Print the data exactly. Pictures stay out.

===== INPUT DATA =====

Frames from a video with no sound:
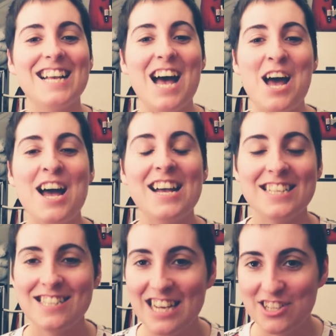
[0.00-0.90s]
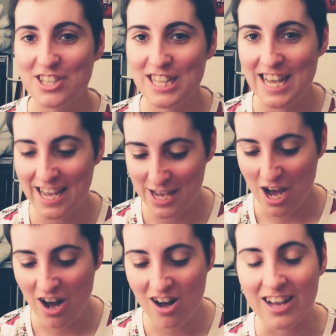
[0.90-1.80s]
Uh,
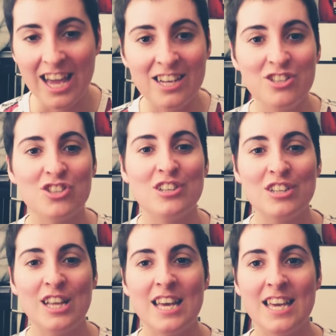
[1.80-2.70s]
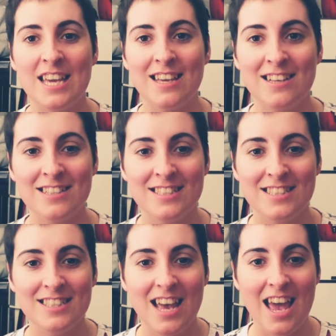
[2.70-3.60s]
essentially, Arkangel
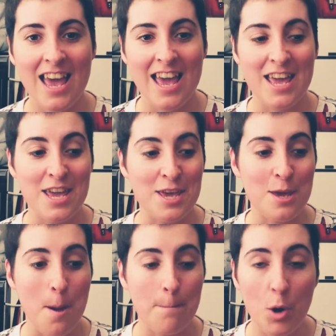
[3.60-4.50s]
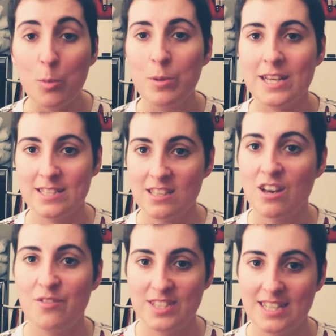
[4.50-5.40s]
is a public
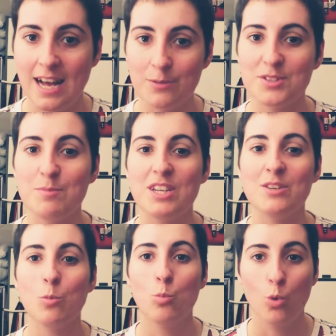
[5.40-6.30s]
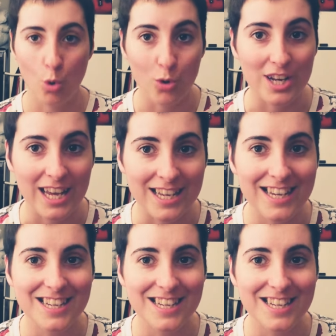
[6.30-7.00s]
service announcement warning,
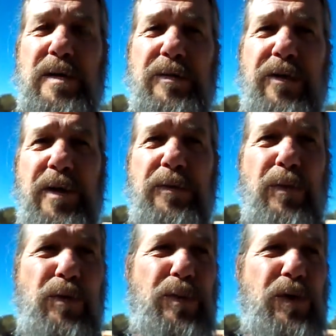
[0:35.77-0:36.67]
If I
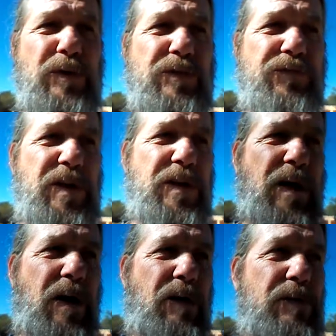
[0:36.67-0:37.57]
throw bird feed
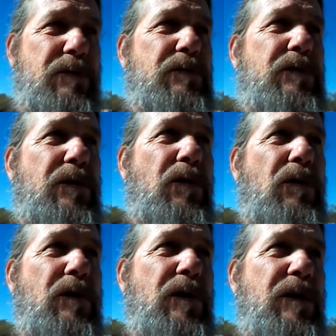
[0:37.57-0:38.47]
out, they're
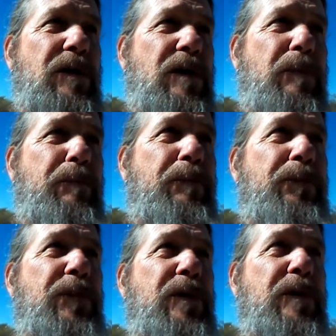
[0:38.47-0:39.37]
all going to
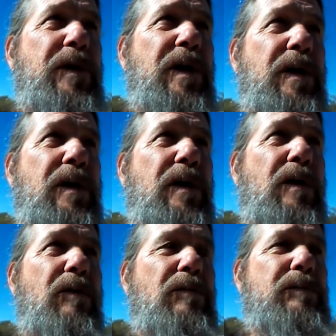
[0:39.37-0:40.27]
come. They're going to hang
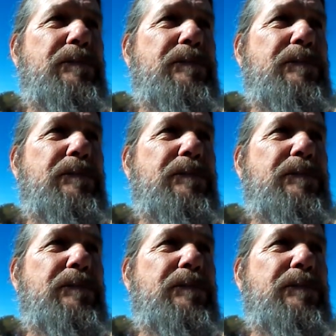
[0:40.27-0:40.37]
out.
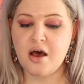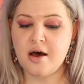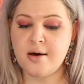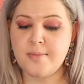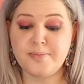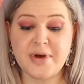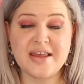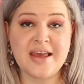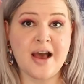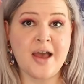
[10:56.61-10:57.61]

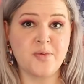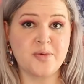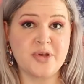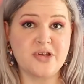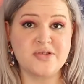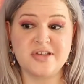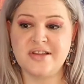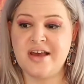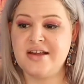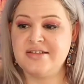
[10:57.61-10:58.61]
But yeah, I will be using
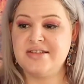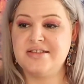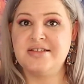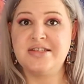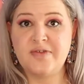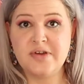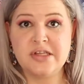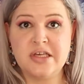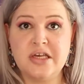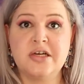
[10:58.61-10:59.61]
that
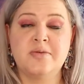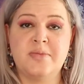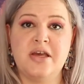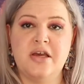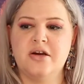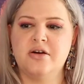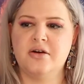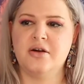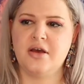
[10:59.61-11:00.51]
definitely on my hair.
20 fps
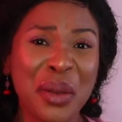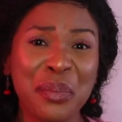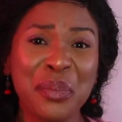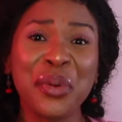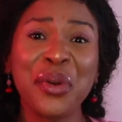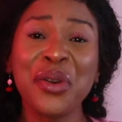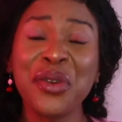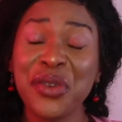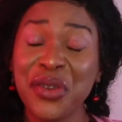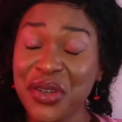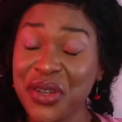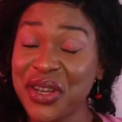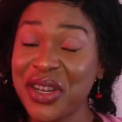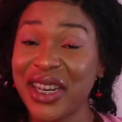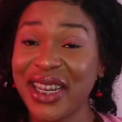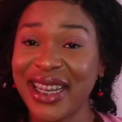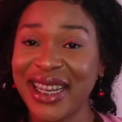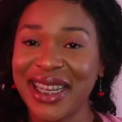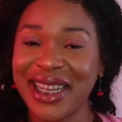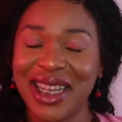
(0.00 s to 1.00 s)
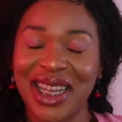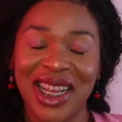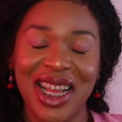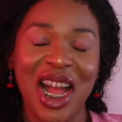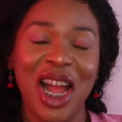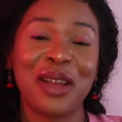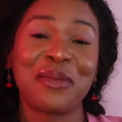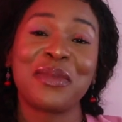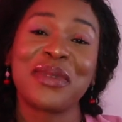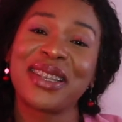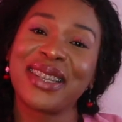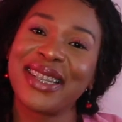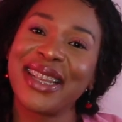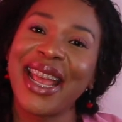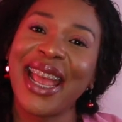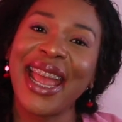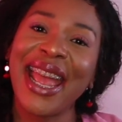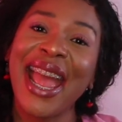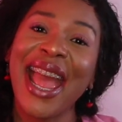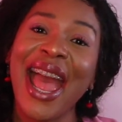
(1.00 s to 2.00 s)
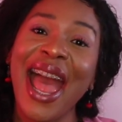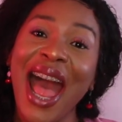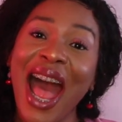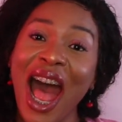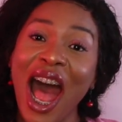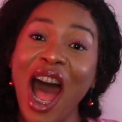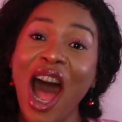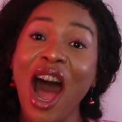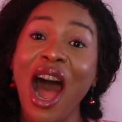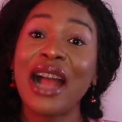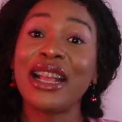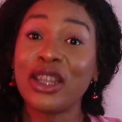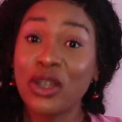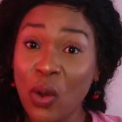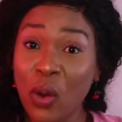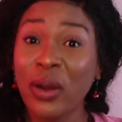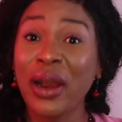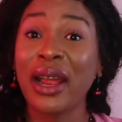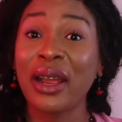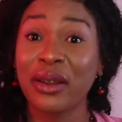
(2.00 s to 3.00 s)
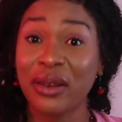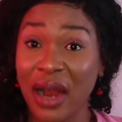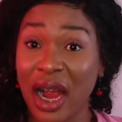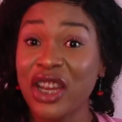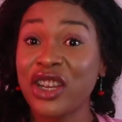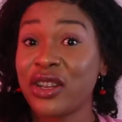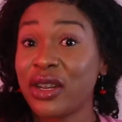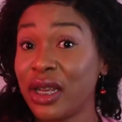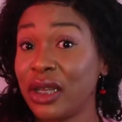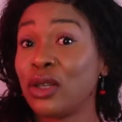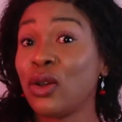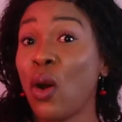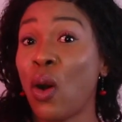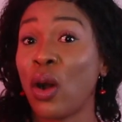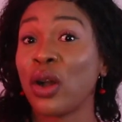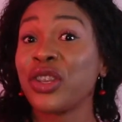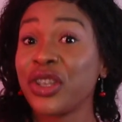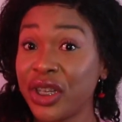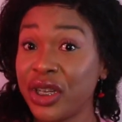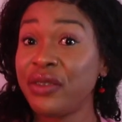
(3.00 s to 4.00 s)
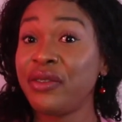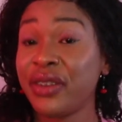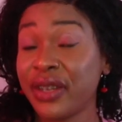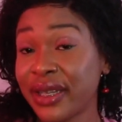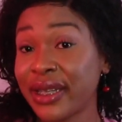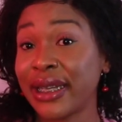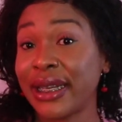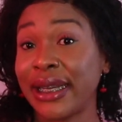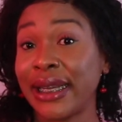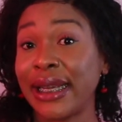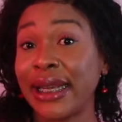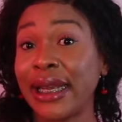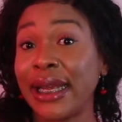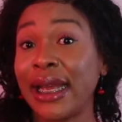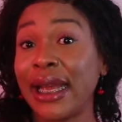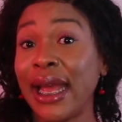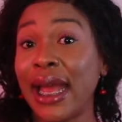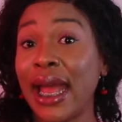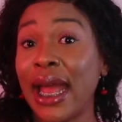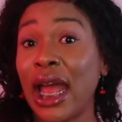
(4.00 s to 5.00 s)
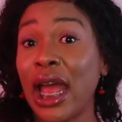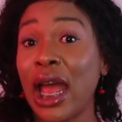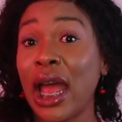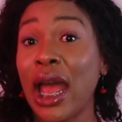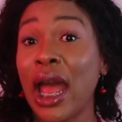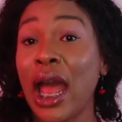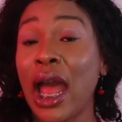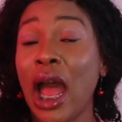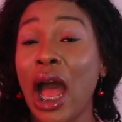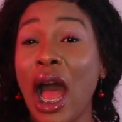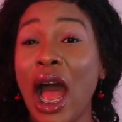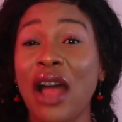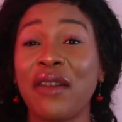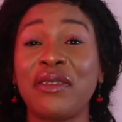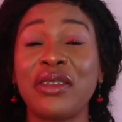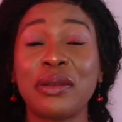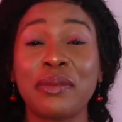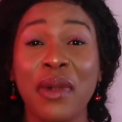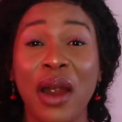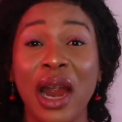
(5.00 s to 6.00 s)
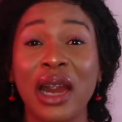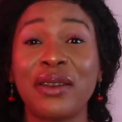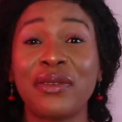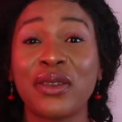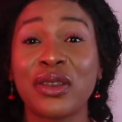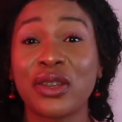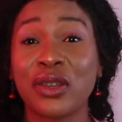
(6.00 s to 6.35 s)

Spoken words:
Personally, I must say, I thought I could actually talk seriously. I've been married for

=====

*RESPONSE TO THE TASK*
Frames from a video with no sound:
[0.00-0.90s]
[0.90-1.80s]
Uh,
[1.80-2.70s]
[2.70-3.60s]
essentially, Arkangel
[3.60-4.50s]
[4.50-5.40s]
is a public
[5.40-6.30s]
[6.30-7.00s]
service announcement warning,
[0:35.77-0:36.67]
If I
[0:36.67-0:37.57]
throw bird feed
[0:37.57-0:38.47]
out, they're
[0:38.47-0:39.37]
all going to
[0:39.37-0:40.27]
come. They're going to hang
[0:40.27-0:40.37]
out.
[10:56.61-10:57.61]

[10:57.61-10:58.61]
But yeah, I will be using
[10:58.61-10:59.61]
that
[10:59.61-11:00.51]
definitely on my hair.
20 fps
(0.00 s to 1.00 s)
(1.00 s to 2.00 s)
(2.00 s to 3.00 s)
(3.00 s to 4.00 s)
(4.00 s to 5.00 s)
(5.00 s to 6.00 s)
(6.00 s to 6.35 s)

Spoken words:
Personally, I must say, I thought I could actually talk seriously. I've been married for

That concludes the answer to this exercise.